En el pasado tan pronto Felo quiso manejar el organismo con solamente su voz y voto, anteponiendo los intereses del BSN por encima de los intereses particulares de cada equipo y sus dueños, comenzó a cavar su propia fosa. Sus días ya estaban contados.
En la mente de la mayoría de los apoderados, no era justo ni balanceado, que siendo ellos quienes ponían los billetes de su propio bolsillo y se quemaban las pestañas administrando el equipo, que Felo tomara decisiones sin contar con ellos.
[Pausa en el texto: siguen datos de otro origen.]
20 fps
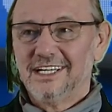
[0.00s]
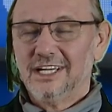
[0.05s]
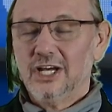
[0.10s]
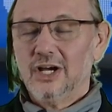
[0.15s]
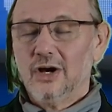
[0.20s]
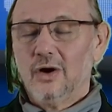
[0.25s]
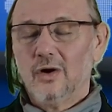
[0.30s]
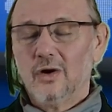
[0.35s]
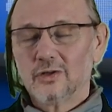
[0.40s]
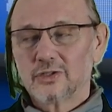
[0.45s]

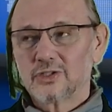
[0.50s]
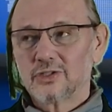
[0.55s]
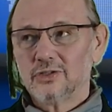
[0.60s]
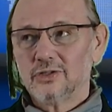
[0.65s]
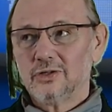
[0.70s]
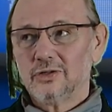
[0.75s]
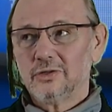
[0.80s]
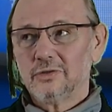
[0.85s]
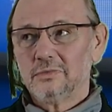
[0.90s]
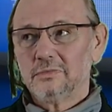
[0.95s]

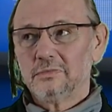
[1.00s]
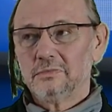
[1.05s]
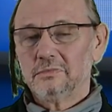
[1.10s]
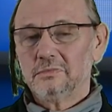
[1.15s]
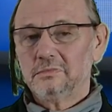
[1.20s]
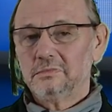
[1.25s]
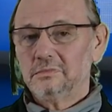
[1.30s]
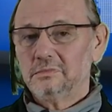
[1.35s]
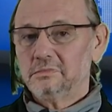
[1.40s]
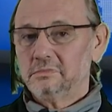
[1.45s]
Also,
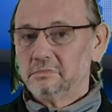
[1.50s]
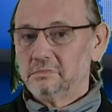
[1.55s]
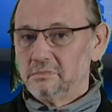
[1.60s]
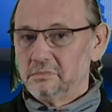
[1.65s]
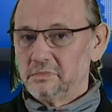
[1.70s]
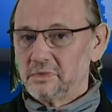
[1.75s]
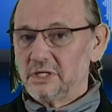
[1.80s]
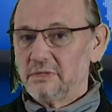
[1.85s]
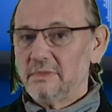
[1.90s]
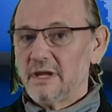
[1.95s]

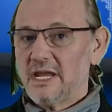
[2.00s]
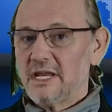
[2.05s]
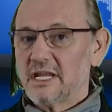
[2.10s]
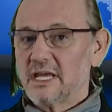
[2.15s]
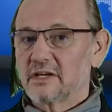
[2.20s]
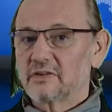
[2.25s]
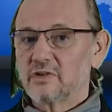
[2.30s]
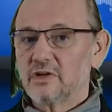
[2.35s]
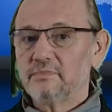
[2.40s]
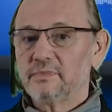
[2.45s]
remain
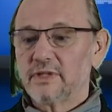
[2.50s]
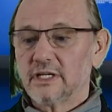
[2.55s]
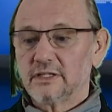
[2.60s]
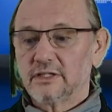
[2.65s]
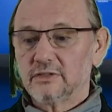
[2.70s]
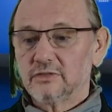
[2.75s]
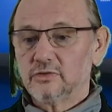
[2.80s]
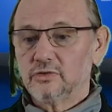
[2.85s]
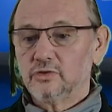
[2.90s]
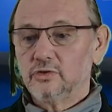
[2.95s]

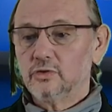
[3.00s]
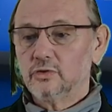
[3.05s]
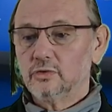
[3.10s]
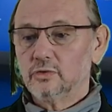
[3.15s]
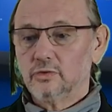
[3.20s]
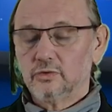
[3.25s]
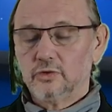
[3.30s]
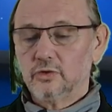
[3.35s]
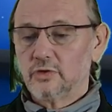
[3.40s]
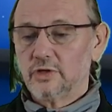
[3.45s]
encrypted
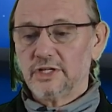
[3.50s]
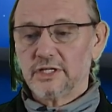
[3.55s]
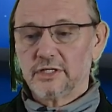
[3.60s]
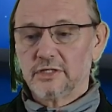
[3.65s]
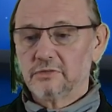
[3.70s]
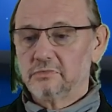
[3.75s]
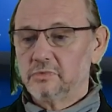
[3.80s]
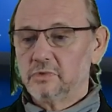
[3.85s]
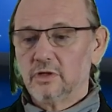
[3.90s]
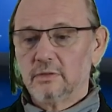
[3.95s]

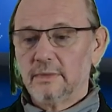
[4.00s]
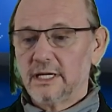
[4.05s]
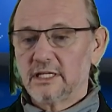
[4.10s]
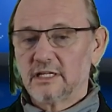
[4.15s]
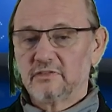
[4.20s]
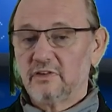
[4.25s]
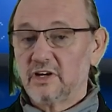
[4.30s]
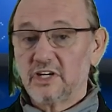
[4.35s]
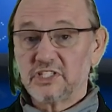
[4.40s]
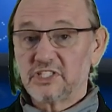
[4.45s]
during no matter
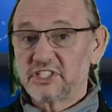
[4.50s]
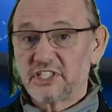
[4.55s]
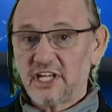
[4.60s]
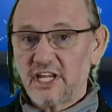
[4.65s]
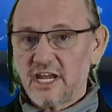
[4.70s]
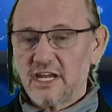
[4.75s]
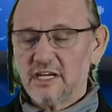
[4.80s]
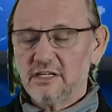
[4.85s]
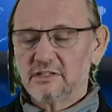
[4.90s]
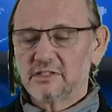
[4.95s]
where it
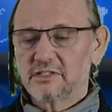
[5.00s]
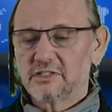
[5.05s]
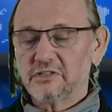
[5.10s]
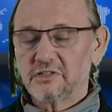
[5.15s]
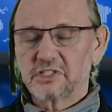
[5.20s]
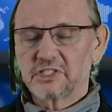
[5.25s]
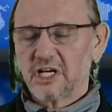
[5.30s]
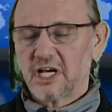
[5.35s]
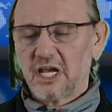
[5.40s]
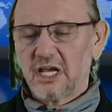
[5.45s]
stays,
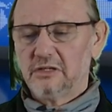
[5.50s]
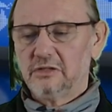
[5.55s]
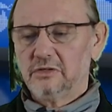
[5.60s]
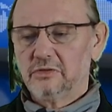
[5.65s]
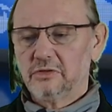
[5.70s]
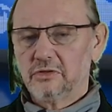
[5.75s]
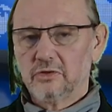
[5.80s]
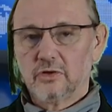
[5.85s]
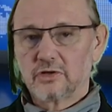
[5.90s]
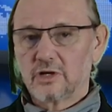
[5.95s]
inside
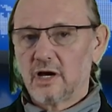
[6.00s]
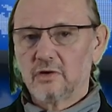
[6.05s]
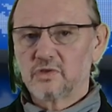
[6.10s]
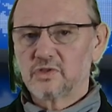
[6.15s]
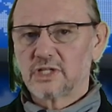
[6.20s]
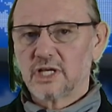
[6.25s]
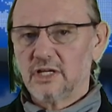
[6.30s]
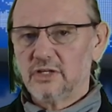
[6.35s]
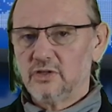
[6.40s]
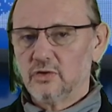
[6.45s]
or
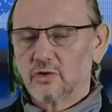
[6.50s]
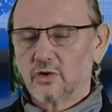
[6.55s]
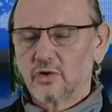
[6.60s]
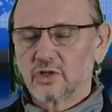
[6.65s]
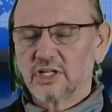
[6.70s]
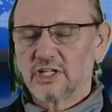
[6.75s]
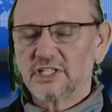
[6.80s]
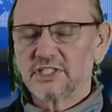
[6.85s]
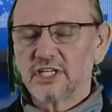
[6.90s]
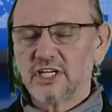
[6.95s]
outside your
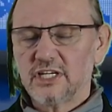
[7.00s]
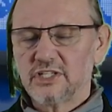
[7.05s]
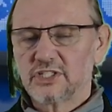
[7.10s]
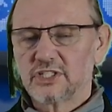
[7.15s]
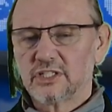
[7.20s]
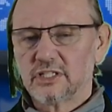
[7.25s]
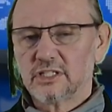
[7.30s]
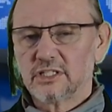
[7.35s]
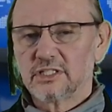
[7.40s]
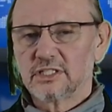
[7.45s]

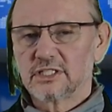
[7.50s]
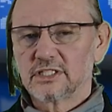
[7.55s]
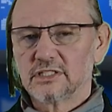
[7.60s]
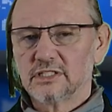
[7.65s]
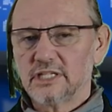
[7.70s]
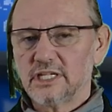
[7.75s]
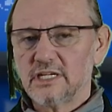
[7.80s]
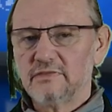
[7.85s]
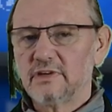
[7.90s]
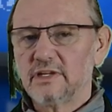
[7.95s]
organizations,
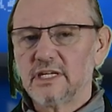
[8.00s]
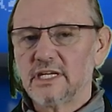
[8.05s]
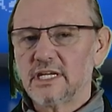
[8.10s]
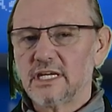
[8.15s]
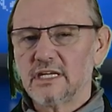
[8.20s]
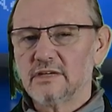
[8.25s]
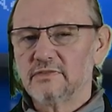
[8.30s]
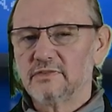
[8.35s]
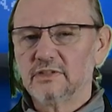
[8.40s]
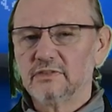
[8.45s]
even
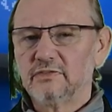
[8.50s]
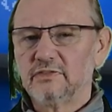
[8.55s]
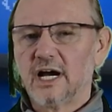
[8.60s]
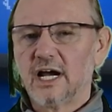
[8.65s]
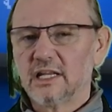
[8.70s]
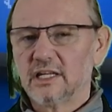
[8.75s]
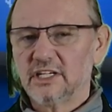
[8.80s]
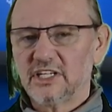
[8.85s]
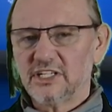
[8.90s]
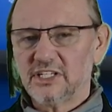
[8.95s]
if the
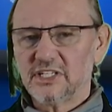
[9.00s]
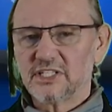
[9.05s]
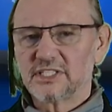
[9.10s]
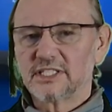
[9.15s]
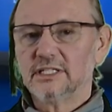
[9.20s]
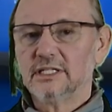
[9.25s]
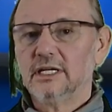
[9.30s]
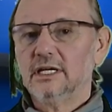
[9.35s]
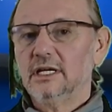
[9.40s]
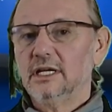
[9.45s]
file is
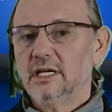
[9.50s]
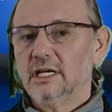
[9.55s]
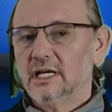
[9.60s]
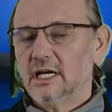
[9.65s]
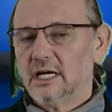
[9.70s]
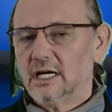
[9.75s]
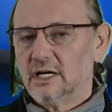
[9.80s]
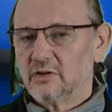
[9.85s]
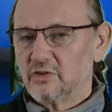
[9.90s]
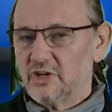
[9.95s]

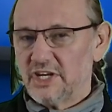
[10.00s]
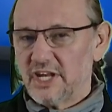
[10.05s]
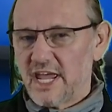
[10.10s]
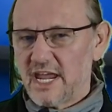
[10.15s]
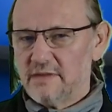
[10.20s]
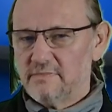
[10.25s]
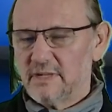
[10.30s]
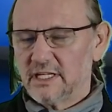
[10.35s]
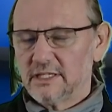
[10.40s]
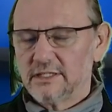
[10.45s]

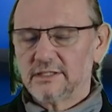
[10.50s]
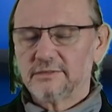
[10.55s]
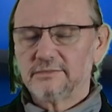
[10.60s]
renamed.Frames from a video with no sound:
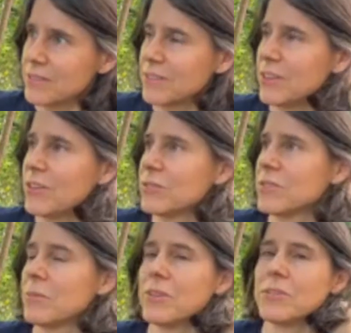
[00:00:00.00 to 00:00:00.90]
you know, some
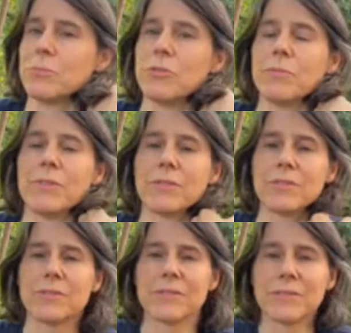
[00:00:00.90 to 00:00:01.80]
of these movements
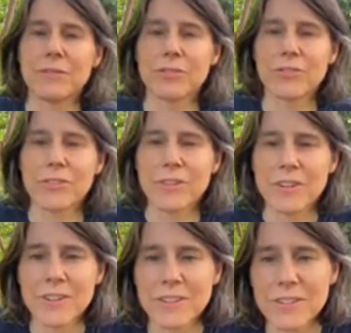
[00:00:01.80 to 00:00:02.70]
for sure.
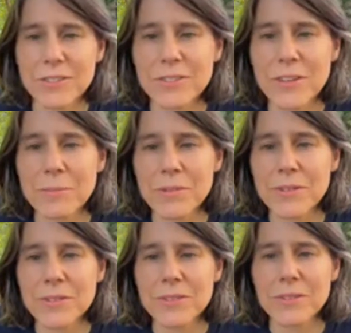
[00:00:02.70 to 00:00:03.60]
Does
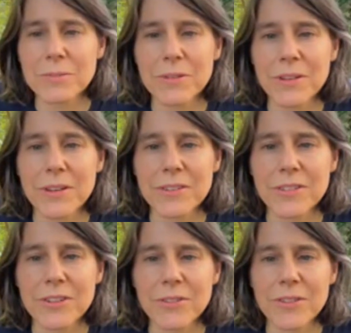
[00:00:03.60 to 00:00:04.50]
Cyprus belong to
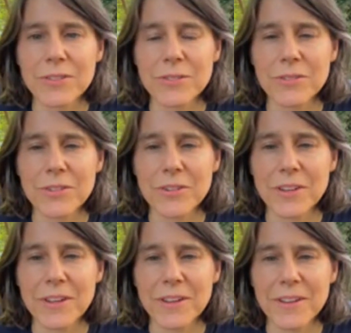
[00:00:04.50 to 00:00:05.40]
Greece or
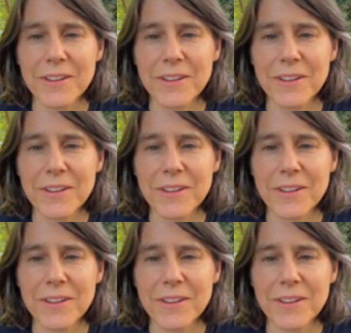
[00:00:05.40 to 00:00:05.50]
Turkey?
El reto de Beltrán, a partir del 28 de enero del 2009, no es llevar tal o más cantidad de fanáticos a las canchas por encima de los que fueron en el 2008, no será conseguir un millón de dólares para levantar unas arcas que casi tocan fondo en una liga que podría enfrentar problemas de demandas en los Tribunales relacionadas con un alegado incumplimiento de contrato con una firma de uniformes deportivos de Estados Unidos.
El mayor reto de Beltrán será manejar con mano dura y salir a flote contra el grupo de los apoderados que componen la Junta de Directores del BSN y sus gustos particulares.
Después de todo, ellos serán sus amigos y aliados, pero tendrán la capacidad para convertirse además en sus enemigos.
Y sepa usted que no es fácil administrar y planificar todos a una y querer remar con el bote para el mismo lado, cuando se ‘duerme con el enemigo’.